Practices will be able to earn approximately £2000 per partner if they can meet government targets on choice and booking by March 2007, the detailed guidance on the new payment scheme reveals.

Guidance from the BMA’s GP committee and NHS Employers on changes to the nGMS contract from April spells out how the one year agreement for a direct enhanced service (DES) for choice and booking will work.

It makes it clear that GPs must use the electronic Choose and Book scheme rather than meeting the targets manually, contrary to the scheme described by the BMA when the outline of the DES was announced in December.

The DES, worth a total of £50m, offers an overall payment of 48p per patient for offering choice and 48p per patient for booking patients through Choose and Book. The two payments, both in two parts, are separate and not dependent on each other.

Practices will be paid 24p per patient, based on the practice’s list size on 1 April 2006, if they can provide their primary care trust with a written statement that clinicians will offer “clinically appropriate choice” to patients.

The DES makes no mention of the requirement to offer four choices, a key part of the government’s choice policy.

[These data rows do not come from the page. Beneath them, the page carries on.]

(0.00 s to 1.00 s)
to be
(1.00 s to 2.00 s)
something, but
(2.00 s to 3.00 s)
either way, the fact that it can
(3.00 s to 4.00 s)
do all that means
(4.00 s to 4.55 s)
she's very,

The remainder of the choice payment will be paid if at least 60% of patients who respond to a new national patient experience survey recall a conversation about choice with their GP. The second part of the payment will be passed on the practice’s list size on 1 January 2007.

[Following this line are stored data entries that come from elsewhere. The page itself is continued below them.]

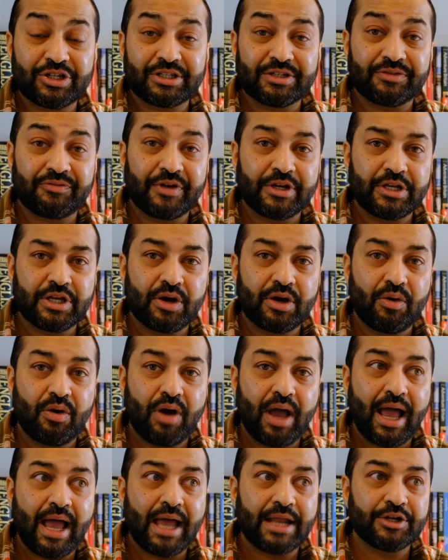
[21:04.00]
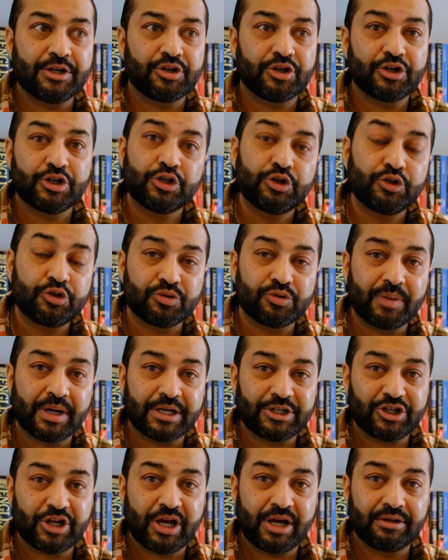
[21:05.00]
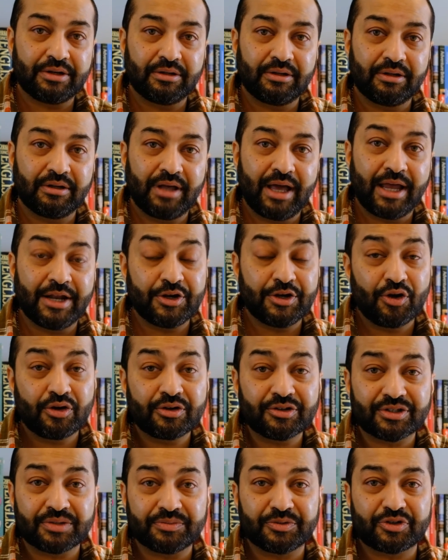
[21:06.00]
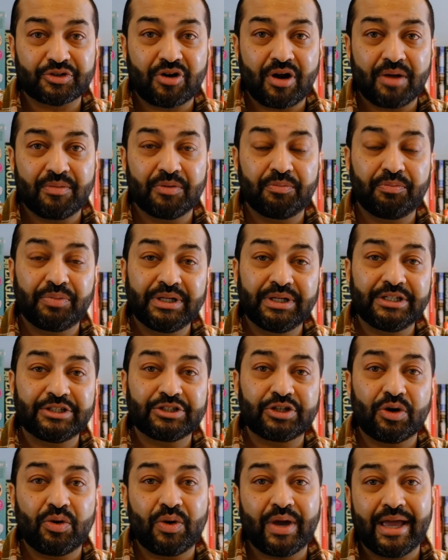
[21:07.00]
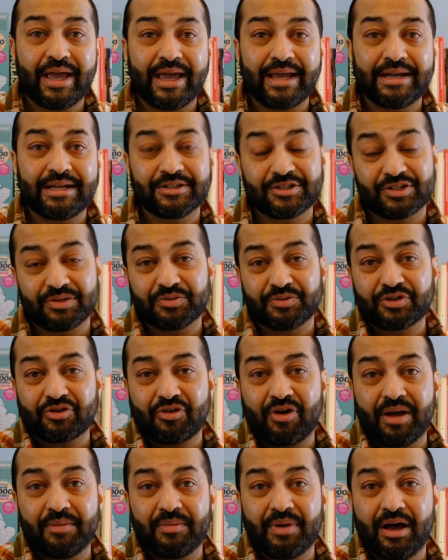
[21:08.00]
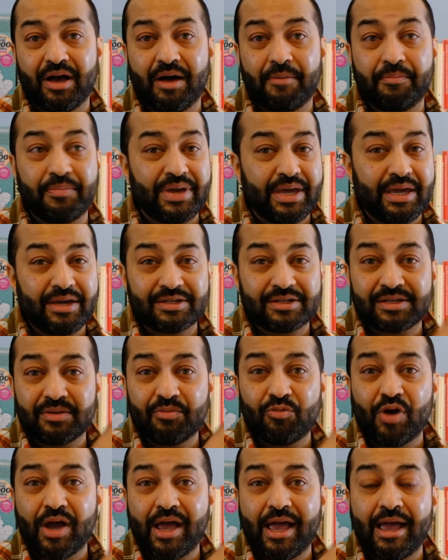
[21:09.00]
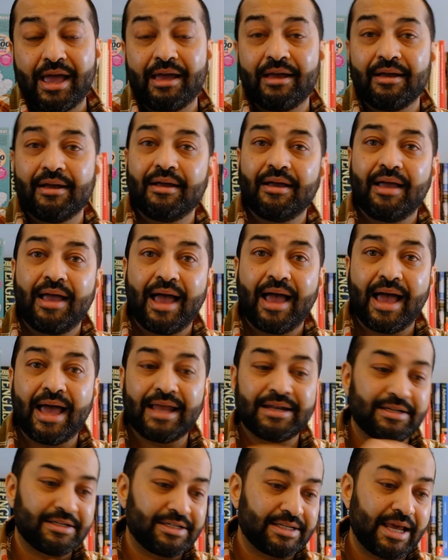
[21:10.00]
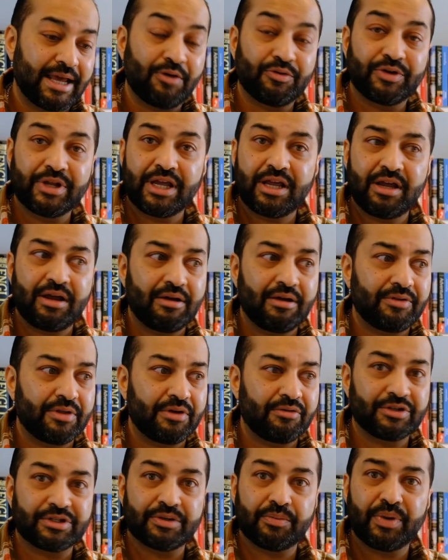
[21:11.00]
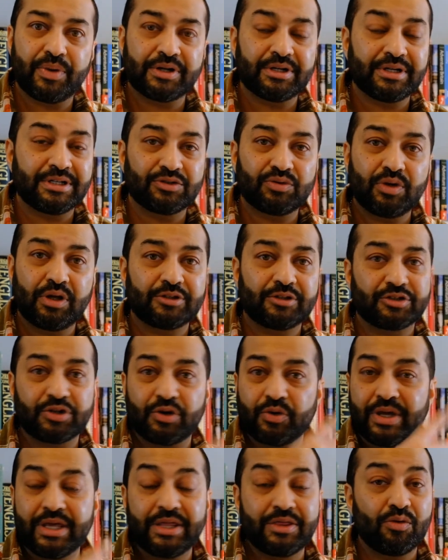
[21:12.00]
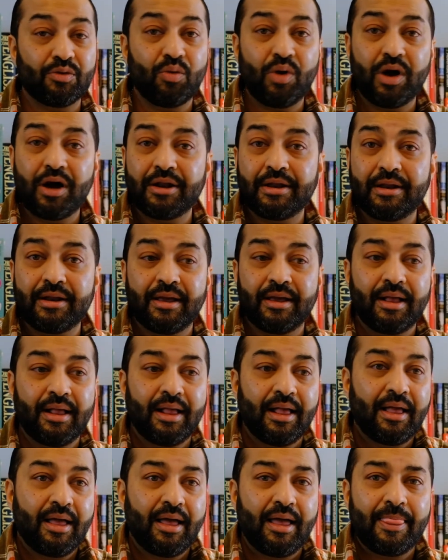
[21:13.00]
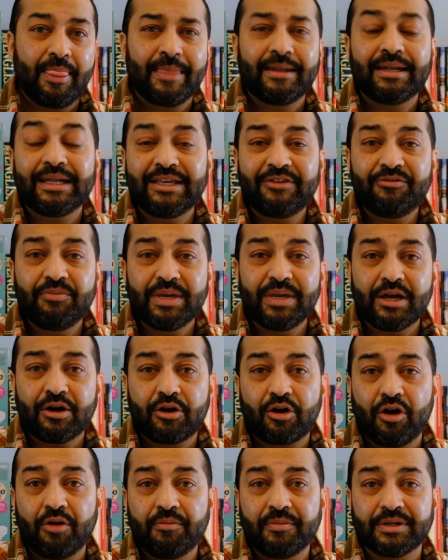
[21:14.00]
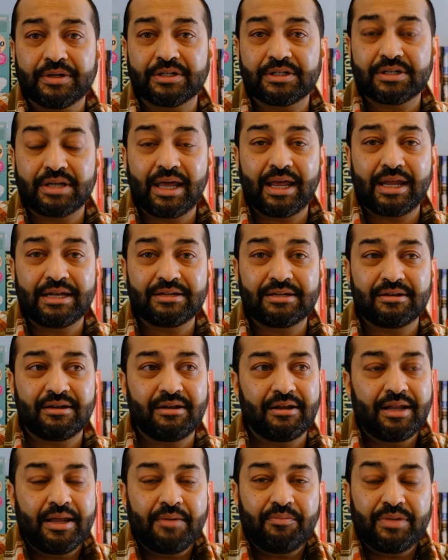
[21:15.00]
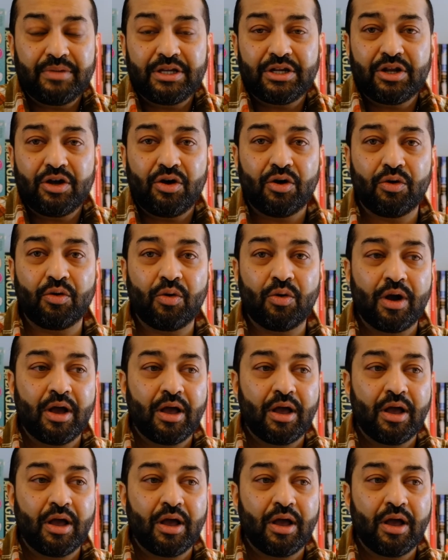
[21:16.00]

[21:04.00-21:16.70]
this video and you're new to my channel and not a subscriber, please go ahead and subscribe up here somewhere. And down here, there is a button as well. So either one, leave me a comment and let me know.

Practices can earn the first part of the Choose and Book payment, an aspiration payment worth 24p per registered patient on 1 April 2006, by providing their PCT with a written statement that demonstrates a commitment to using the Choose and Book system.

However, this payment will be reclaimed if the number of Unique Booking Reference Number referrals converted into bookings does not reach or exceed 25% of all referrals in June 2006. UBRNs are the numbers generated by the Choose and Book system which allow patients to book their appointments through Choose and Book, either in the practice or later via a call centre or on the internet.

The Choose and Book element also requires practices to generate and attach a referral letter to an appointment request or auto-generate a referral letter via a GP integrated system, within agreed time limits.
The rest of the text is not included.